+++ INFORMATION +++

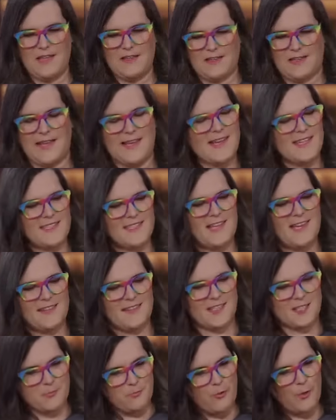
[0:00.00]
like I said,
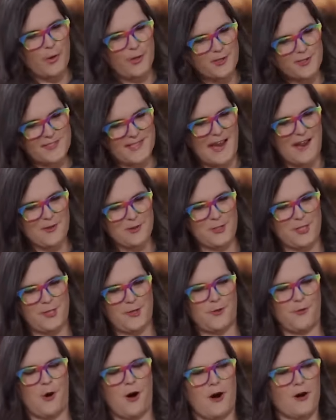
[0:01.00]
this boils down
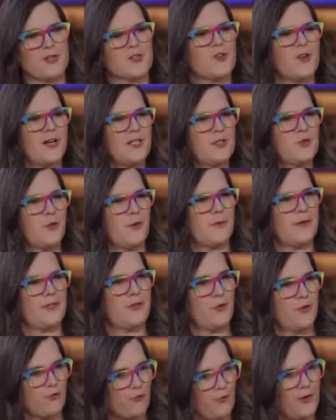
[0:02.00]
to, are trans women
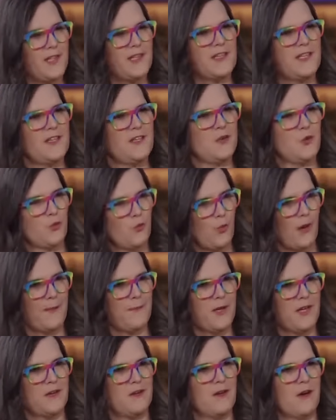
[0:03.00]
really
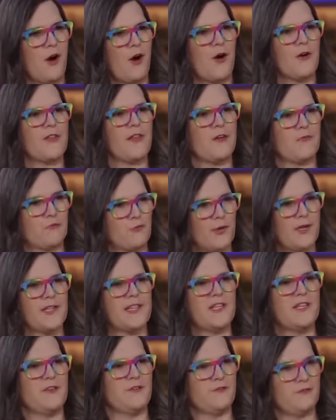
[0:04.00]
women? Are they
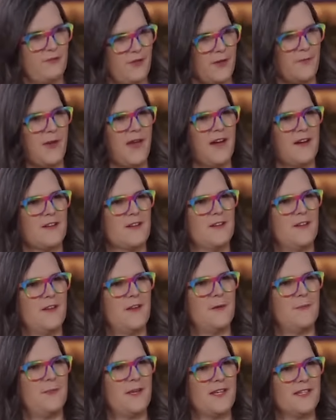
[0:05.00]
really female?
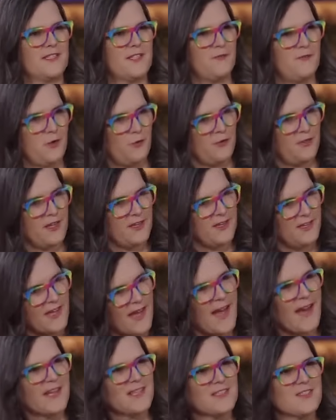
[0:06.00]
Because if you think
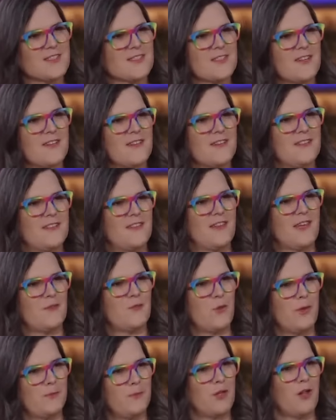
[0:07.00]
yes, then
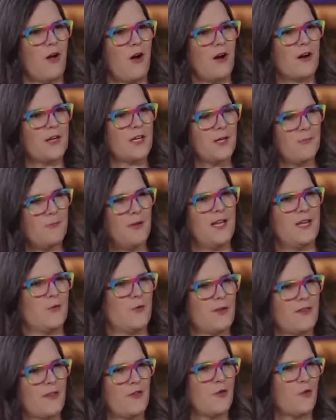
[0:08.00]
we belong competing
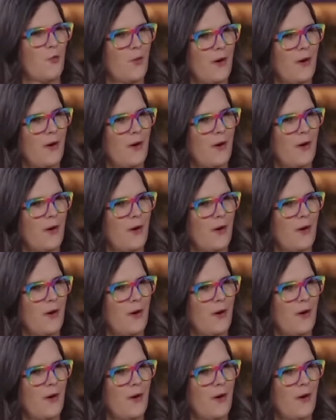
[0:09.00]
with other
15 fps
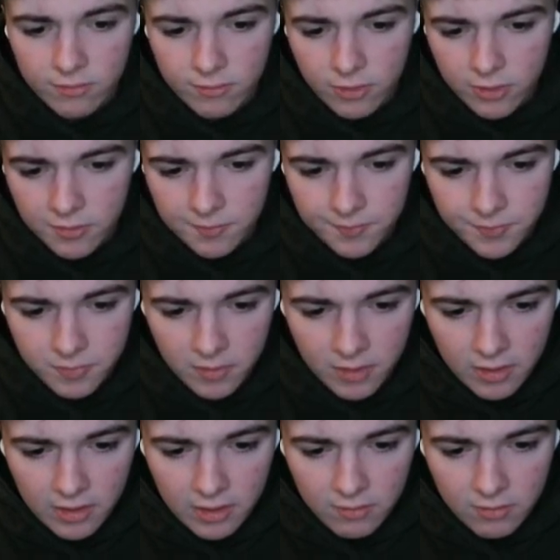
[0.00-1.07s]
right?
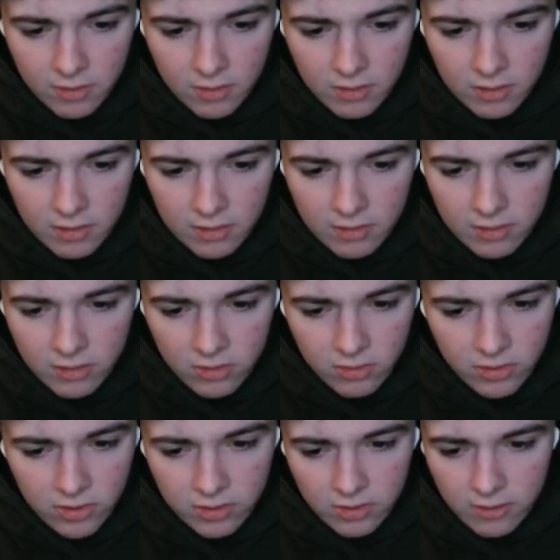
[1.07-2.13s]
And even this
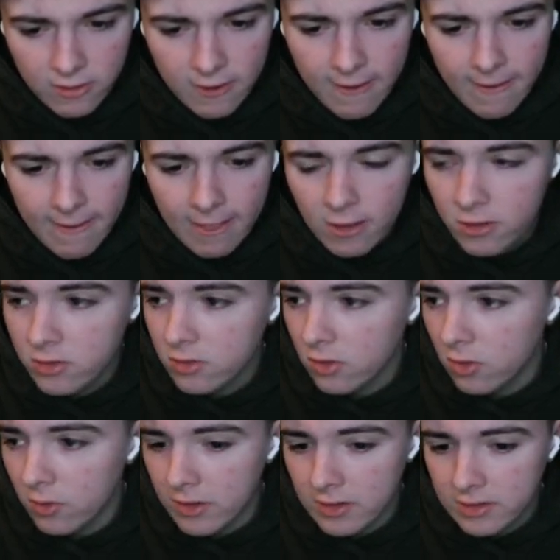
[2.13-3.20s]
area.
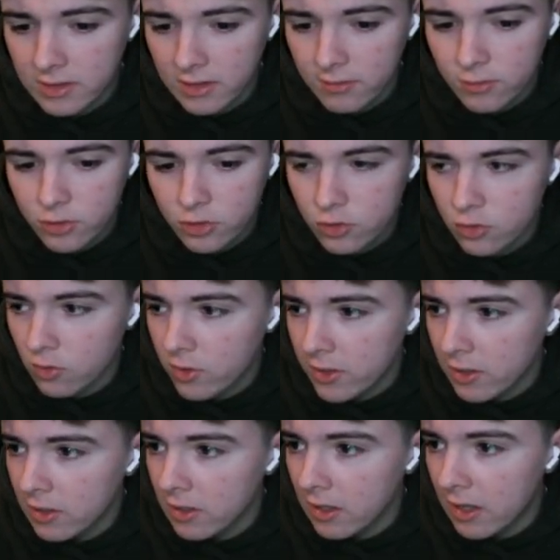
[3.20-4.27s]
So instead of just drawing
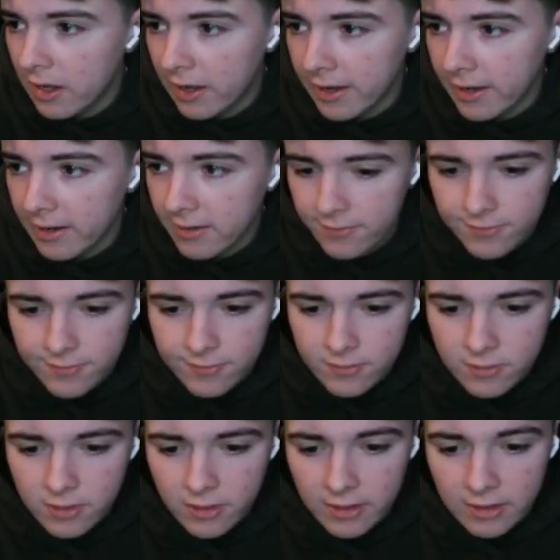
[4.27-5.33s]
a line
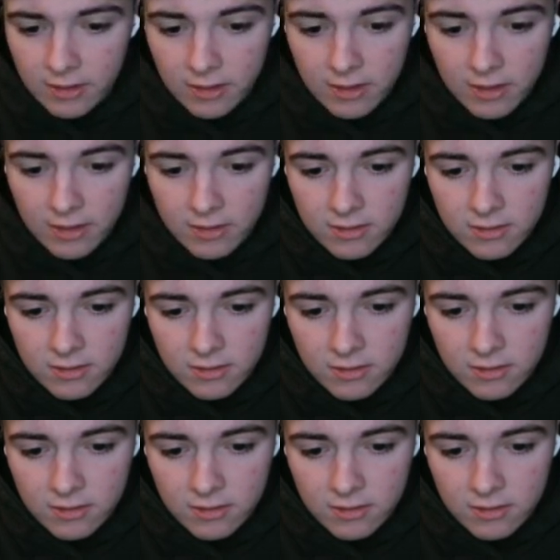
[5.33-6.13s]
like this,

+++

TASK DIRECTIONS
Write out the material above exactly. Skip the pictures.

EXERCISE ANSWER
[0:00.00]
like I said,
[0:01.00]
this boils down
[0:02.00]
to, are trans women
[0:03.00]
really
[0:04.00]
women? Are they
[0:05.00]
really female?
[0:06.00]
Because if you think
[0:07.00]
yes, then
[0:08.00]
we belong competing
[0:09.00]
with other
15 fps
[0.00-1.07s]
right?
[1.07-2.13s]
And even this
[2.13-3.20s]
area.
[3.20-4.27s]
So instead of just drawing
[4.27-5.33s]
a line
[5.33-6.13s]
like this,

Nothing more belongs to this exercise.